TASK TO CARRY OUT:
In your copy of the data, omit the pictures and keep all else exactly as given.

· · · ·

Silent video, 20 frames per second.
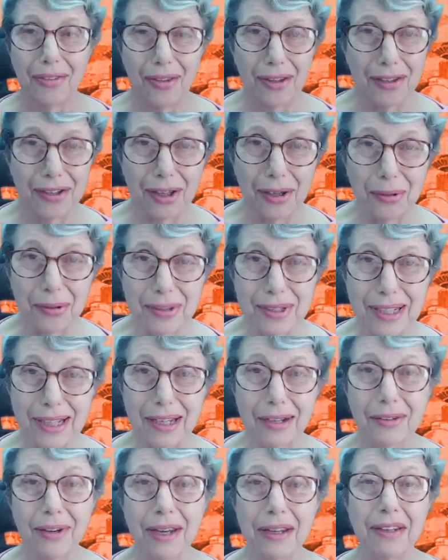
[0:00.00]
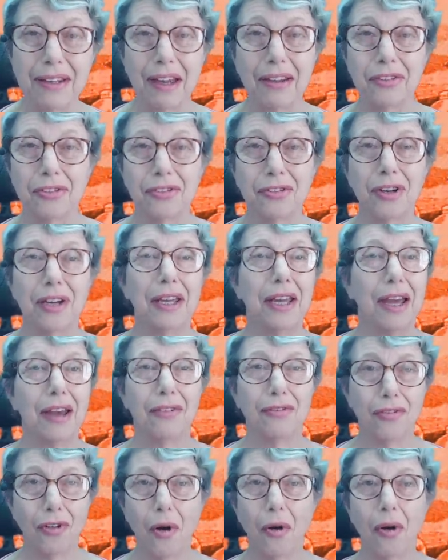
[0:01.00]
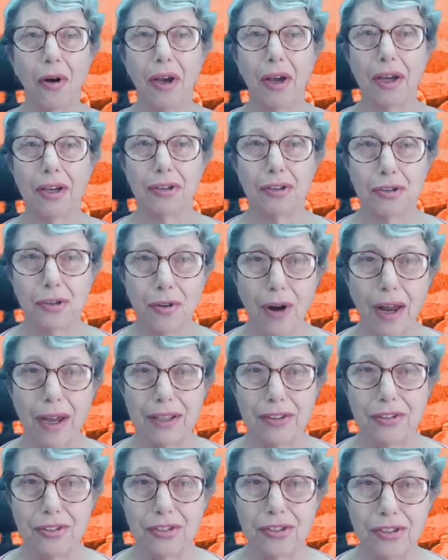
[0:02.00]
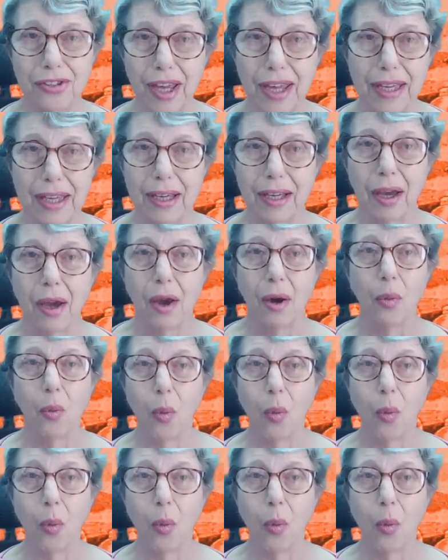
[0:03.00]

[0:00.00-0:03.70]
The nuclear industry, for Christ's sake,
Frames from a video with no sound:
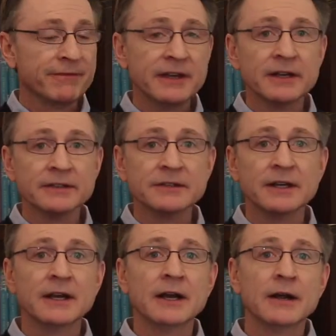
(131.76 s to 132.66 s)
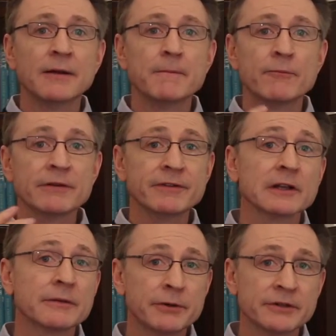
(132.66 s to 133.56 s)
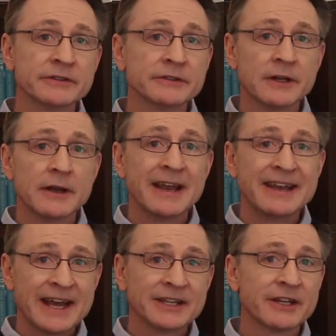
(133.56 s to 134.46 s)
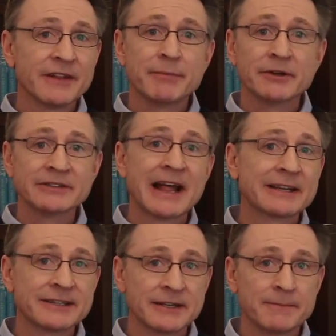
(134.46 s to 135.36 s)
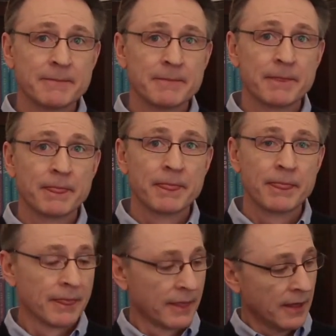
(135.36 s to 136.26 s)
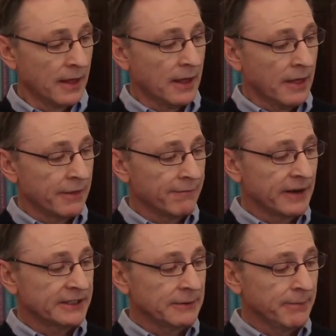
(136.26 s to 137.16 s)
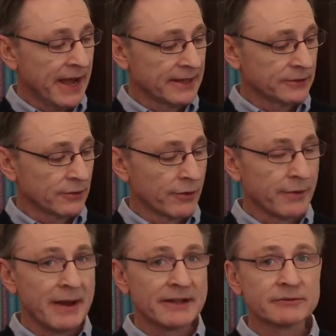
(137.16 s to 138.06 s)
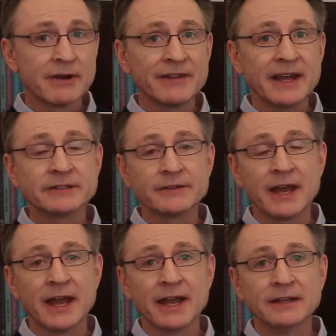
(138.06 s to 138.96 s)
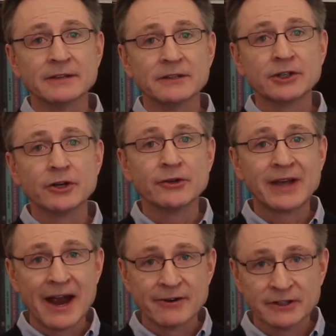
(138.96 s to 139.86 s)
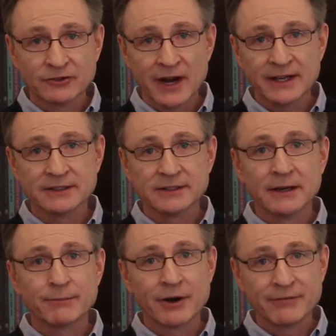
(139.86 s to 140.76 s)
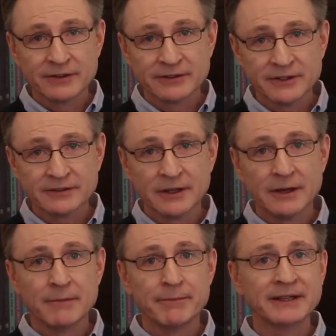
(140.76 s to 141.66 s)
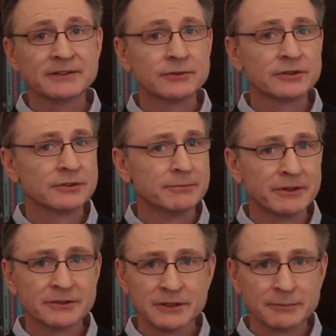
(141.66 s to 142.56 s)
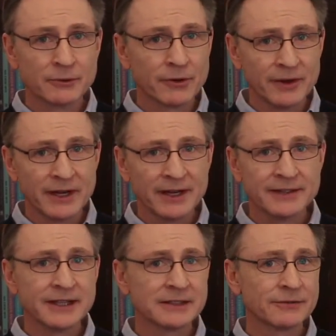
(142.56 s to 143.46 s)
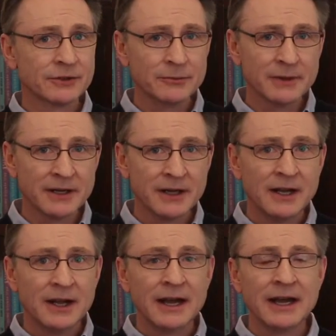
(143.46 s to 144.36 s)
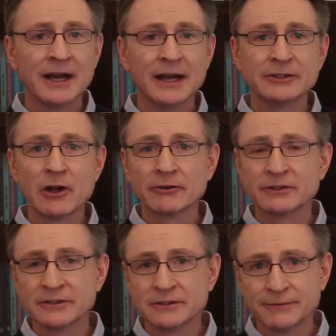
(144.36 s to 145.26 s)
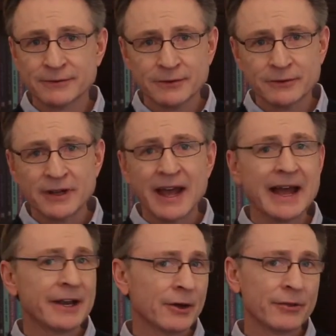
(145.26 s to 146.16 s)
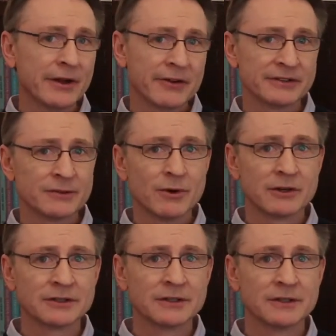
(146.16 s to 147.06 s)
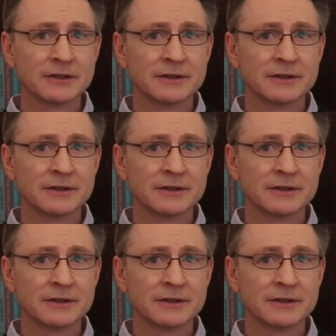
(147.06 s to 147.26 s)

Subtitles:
fingers reveal the person's nature, their personality. The fleshy pads or the mounts around the edge of the hand show you character traits, preferences, best, most suitable career, sense of humour, intolerances to food, and health areas to watch.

· · · ·

TASK OUTPUT:
Silent video, 20 frames per second.
[0:00.00]
[0:01.00]
[0:02.00]
[0:03.00]

[0:00.00-0:03.70]
The nuclear industry, for Christ's sake,
Frames from a video with no sound:
(131.76 s to 132.66 s)
(132.66 s to 133.56 s)
(133.56 s to 134.46 s)
(134.46 s to 135.36 s)
(135.36 s to 136.26 s)
(136.26 s to 137.16 s)
(137.16 s to 138.06 s)
(138.06 s to 138.96 s)
(138.96 s to 139.86 s)
(139.86 s to 140.76 s)
(140.76 s to 141.66 s)
(141.66 s to 142.56 s)
(142.56 s to 143.46 s)
(143.46 s to 144.36 s)
(144.36 s to 145.26 s)
(145.26 s to 146.16 s)
(146.16 s to 147.06 s)
(147.06 s to 147.26 s)

Subtitles:
fingers reveal the person's nature, their personality. The fleshy pads or the mounts around the edge of the hand show you character traits, preferences, best, most suitable career, sense of humour, intolerances to food, and health areas to watch.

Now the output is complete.